Even in the middle of the afternoon on a weekday, Wib's Drive-In in Jackson is packed.
The small restaurant's two and four-person booths are nearly full, and a steady flow of customers keeps the pick-up area on the restaurant's east side busy. Teenagers on Christmas break, multiple generations of family and workers grabbing a quick lunch make up the crowd. A large stack of Wib's barbecue sandwiches goes quickly in the kitchen as the orders are filled.
"This is pretty normal," says A.D. Hoffman, who owns the restaurant with his wife Judy.
For more than 60 years Wib's has been a constant in Jackson, building a reputation on the back of its barbecue sandwiches and signature sauce.
A sign imprinted with the Coca-Cola logo on the front of the building sums it up for those about to enter: "Barbecue is our specialty."

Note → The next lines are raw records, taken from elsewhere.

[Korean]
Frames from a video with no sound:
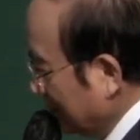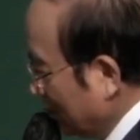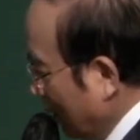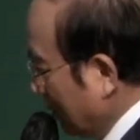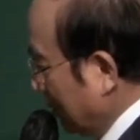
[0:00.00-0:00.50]

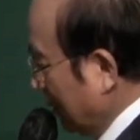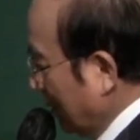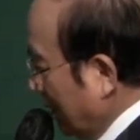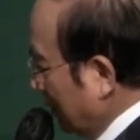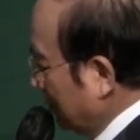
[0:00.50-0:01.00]
막
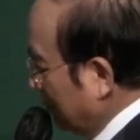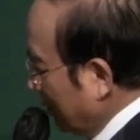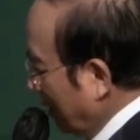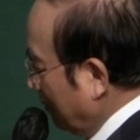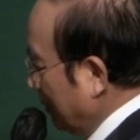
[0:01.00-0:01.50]
여기 가서 뭐
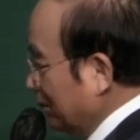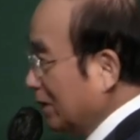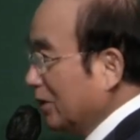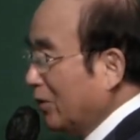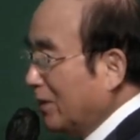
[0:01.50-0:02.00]
한판
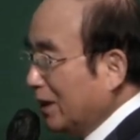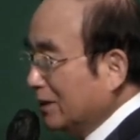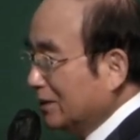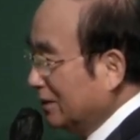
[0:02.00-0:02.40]
벌리고 말이지.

In fact, barbecue is just about all Wib's does. The menu is simple -- several different types of barbecue sandwiches (some with "smokier" meat that comes from the outside of the pork shoulder, some with minced meat, some with homemade pimento cheese), a few grilled cheese options, drinks, a few sides and fried pies.

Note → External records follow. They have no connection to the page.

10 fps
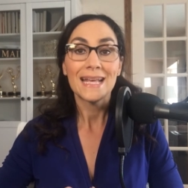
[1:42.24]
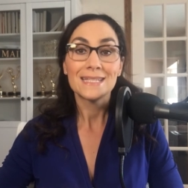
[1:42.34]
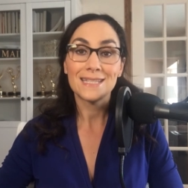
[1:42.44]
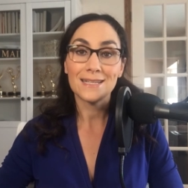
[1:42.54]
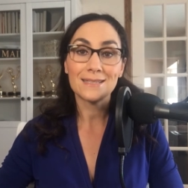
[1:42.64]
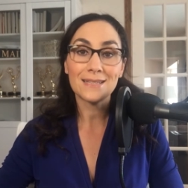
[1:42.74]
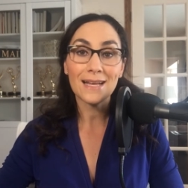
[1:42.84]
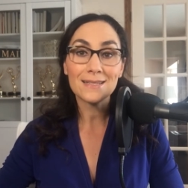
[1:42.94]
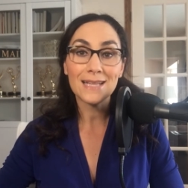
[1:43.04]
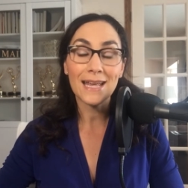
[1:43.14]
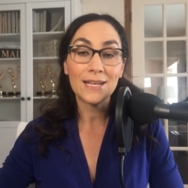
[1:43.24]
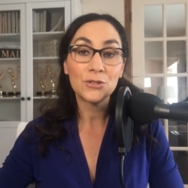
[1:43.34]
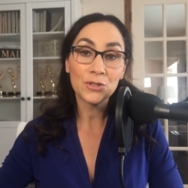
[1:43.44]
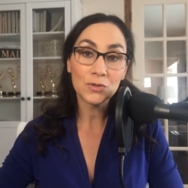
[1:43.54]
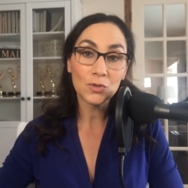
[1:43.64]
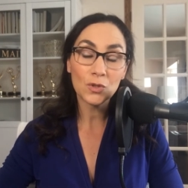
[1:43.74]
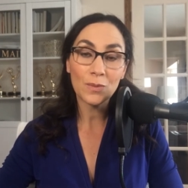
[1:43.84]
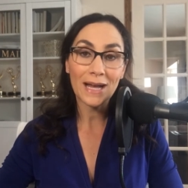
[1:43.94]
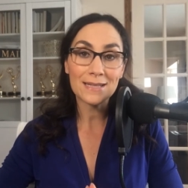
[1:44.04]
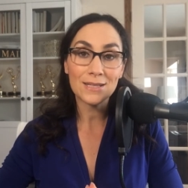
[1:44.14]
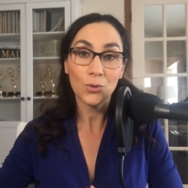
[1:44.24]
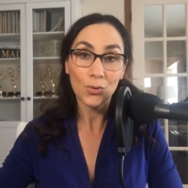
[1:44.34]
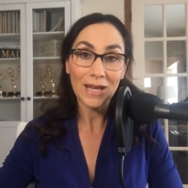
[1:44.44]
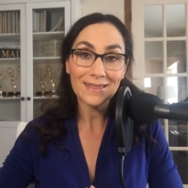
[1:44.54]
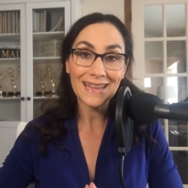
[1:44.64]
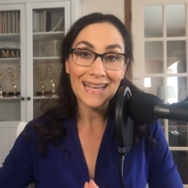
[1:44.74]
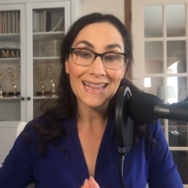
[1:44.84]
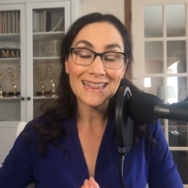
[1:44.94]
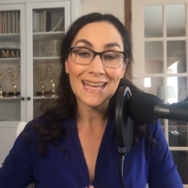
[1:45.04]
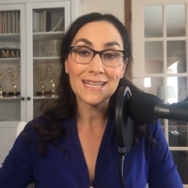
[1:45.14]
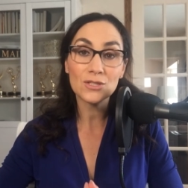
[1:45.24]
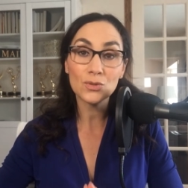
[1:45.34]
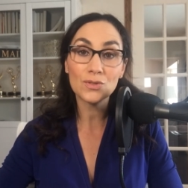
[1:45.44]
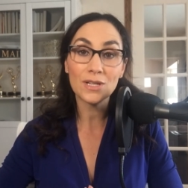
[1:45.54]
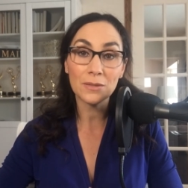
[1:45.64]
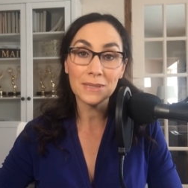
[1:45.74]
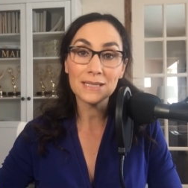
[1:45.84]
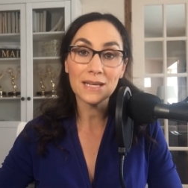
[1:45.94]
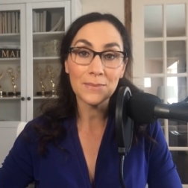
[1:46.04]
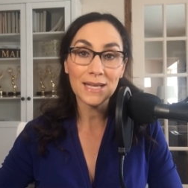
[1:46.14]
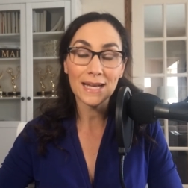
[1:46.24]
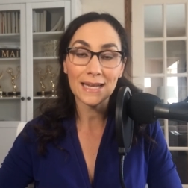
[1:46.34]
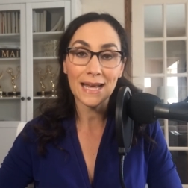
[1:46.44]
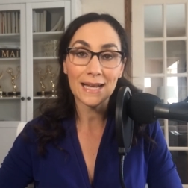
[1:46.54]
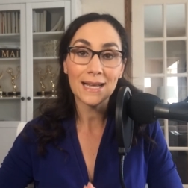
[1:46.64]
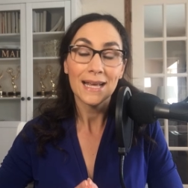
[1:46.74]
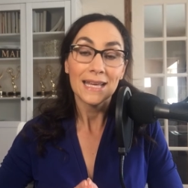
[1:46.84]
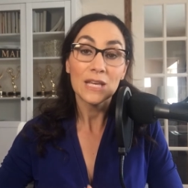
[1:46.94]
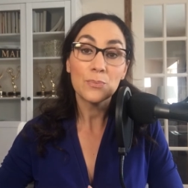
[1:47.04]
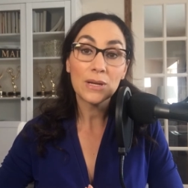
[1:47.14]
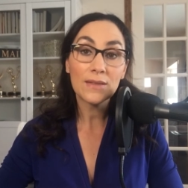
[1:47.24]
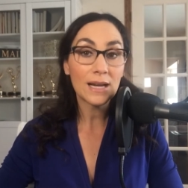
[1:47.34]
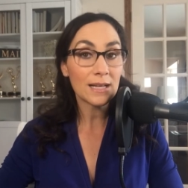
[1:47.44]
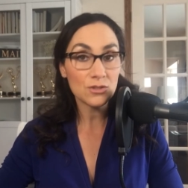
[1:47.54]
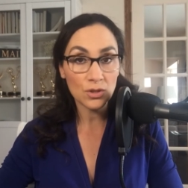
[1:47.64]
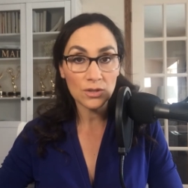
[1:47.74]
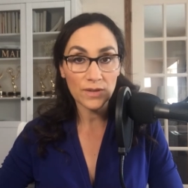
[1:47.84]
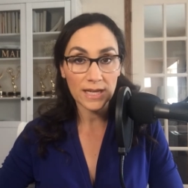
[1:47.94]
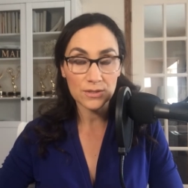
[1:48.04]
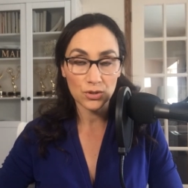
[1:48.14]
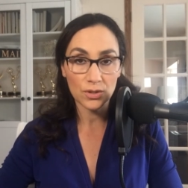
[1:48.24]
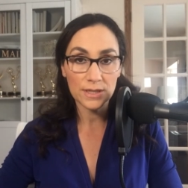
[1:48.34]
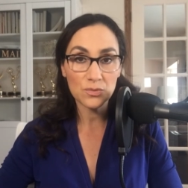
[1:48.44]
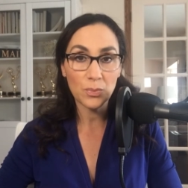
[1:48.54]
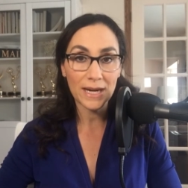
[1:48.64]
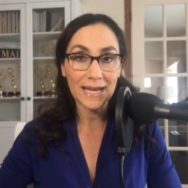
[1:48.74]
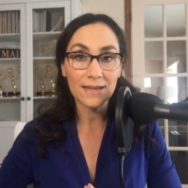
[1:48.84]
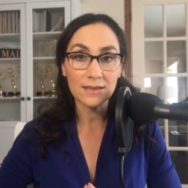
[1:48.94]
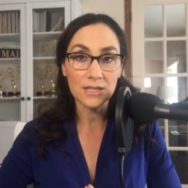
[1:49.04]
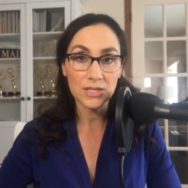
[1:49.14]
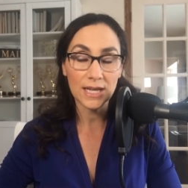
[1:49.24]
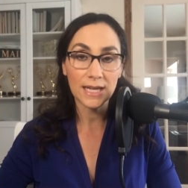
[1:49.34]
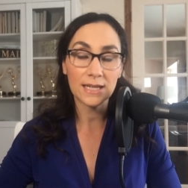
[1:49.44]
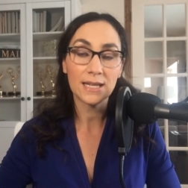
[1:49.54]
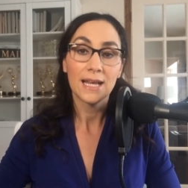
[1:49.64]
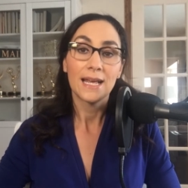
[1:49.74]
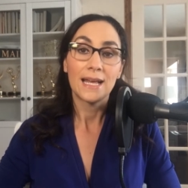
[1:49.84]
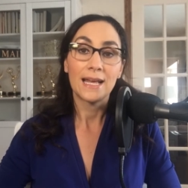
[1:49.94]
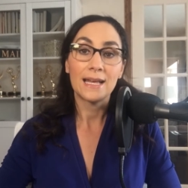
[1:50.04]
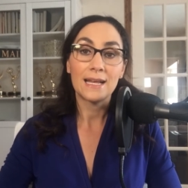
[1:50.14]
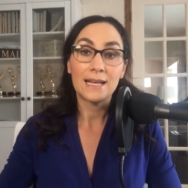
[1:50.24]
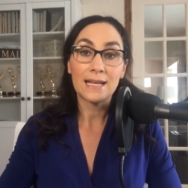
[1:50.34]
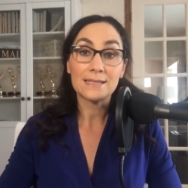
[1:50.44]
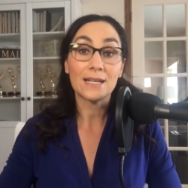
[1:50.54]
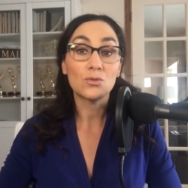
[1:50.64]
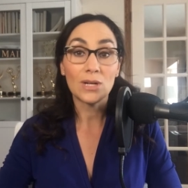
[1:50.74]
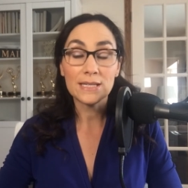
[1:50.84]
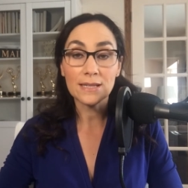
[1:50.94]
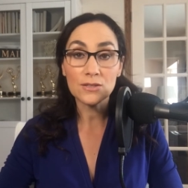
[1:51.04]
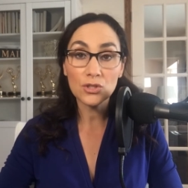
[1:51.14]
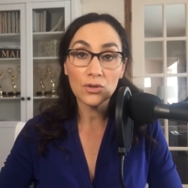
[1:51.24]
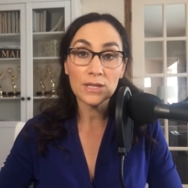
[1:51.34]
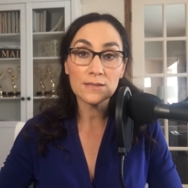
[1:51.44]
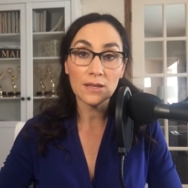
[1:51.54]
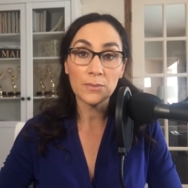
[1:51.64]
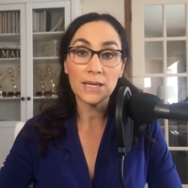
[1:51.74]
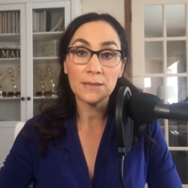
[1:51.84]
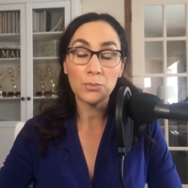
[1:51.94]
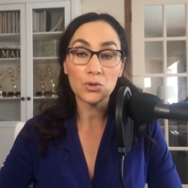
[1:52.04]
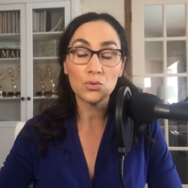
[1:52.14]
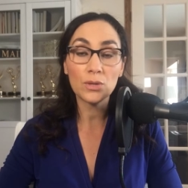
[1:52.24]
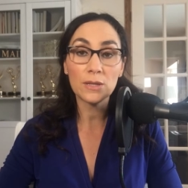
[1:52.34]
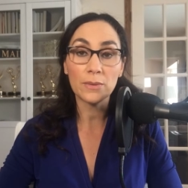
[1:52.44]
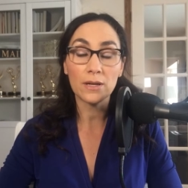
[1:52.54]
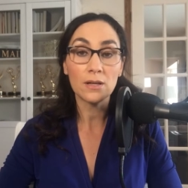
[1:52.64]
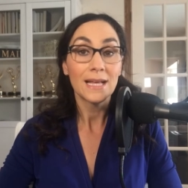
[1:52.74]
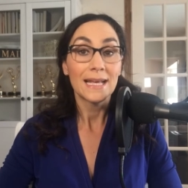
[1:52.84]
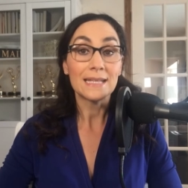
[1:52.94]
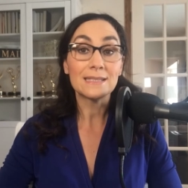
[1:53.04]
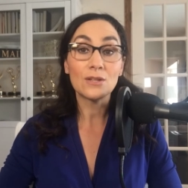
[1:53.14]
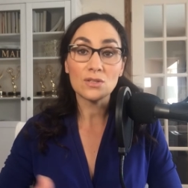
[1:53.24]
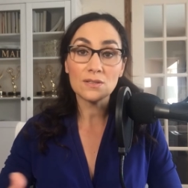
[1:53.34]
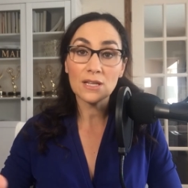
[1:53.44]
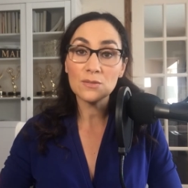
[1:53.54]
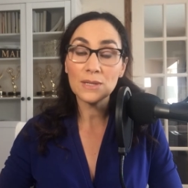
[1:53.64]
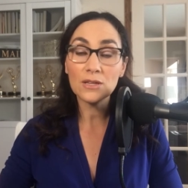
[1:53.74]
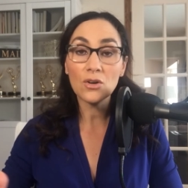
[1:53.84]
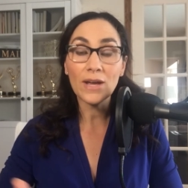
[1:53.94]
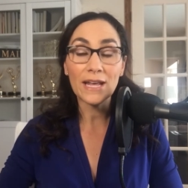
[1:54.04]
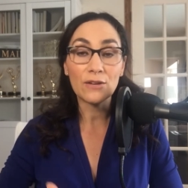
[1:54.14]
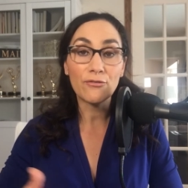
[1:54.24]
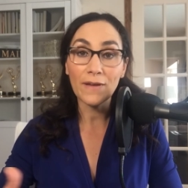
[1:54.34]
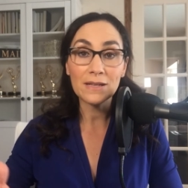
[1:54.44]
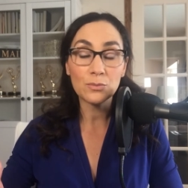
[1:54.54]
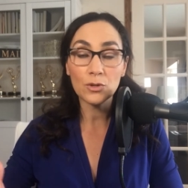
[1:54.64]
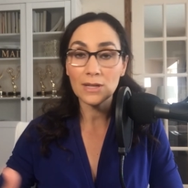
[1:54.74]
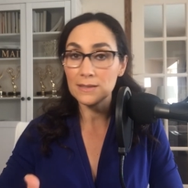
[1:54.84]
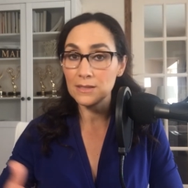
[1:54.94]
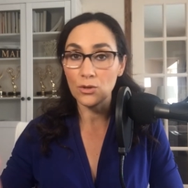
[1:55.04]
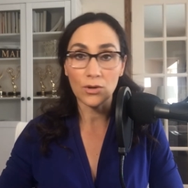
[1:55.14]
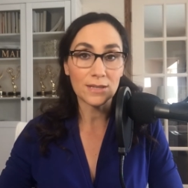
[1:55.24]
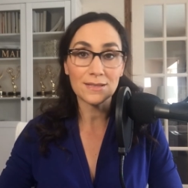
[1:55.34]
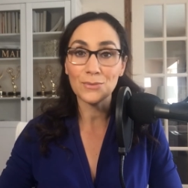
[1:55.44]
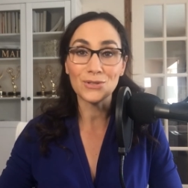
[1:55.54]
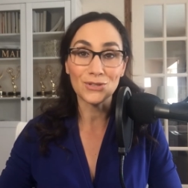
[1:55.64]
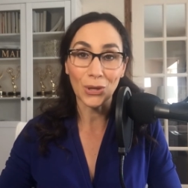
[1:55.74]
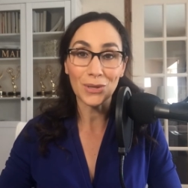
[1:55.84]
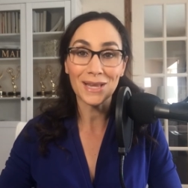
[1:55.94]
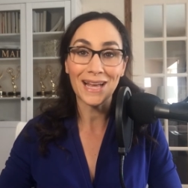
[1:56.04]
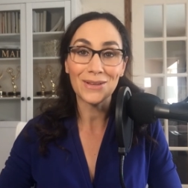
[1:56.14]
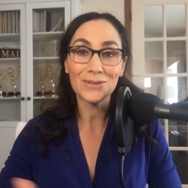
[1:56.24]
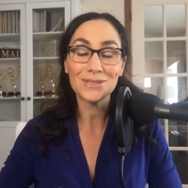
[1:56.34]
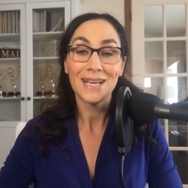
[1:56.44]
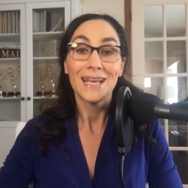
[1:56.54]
Si estás en YouTube, asegúrate de suscribirte a mi canal y prender las notificaciones para que te lleguen eh, las actualizaciones también por tu email. Y si nos estás viendo en Facebook, les digo, ahora estamos en todos lados.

It's much the same way it was when Wib Lohman started the place in 1947, says A.D.
"It really hasn't changed," A.D. says. The building is the same, and A.D. Hoffman uses the same technique to cook and cut his pork shoulder that the restaurant's second owner, Jack Hoffmeister, showed him when A.D. was a boy, shortly after his parents bought the place.
A.D. has been tied to Wib's since 1972, the year his parents purchased the restaurant. Back when he was a teenager, just about every high school student in Jackson worked there at one point or another, A.D. says.
For A.D. it was just natural to keep working there, and later to own the local institution his parents had bought from Hoffmeister years ago.
For Judy Hoffman the story is a bit different. She grew up in Cape Girardeau and had never even heard about Wib's until she met A.D. when she was a college student. Before then she'd had pulled, southern-style barbecue, not the sliced kind Wib's serves up. She fell in love with the food and with A.D., and gave up a potential dental career to help run the business.
The Hoffman children, two daughters and a son, all teenagers, work at Wib's, though A.D. and Judy said they don't know if one of them will keep the restaurant going.
"It's a tradition for Jackson people, but it's also become and integral part of our family life," Judy says.
But A.D. and Judy have no plans to stop any time soon.
Wib's has survived the installation of an interstate that took loads of traffic away from its location on U.S. 61 (though A.D. said Hoffmeister told him the day the Interstate opened was one of his busiest) and six decades of change and growth in Jackson itself.
And when A.D. and Judy are ready to retire, A.D. said he thinks the restaurant will keep going, whether it stays in the family or goes to the next, the same way it came to the Hoffmans.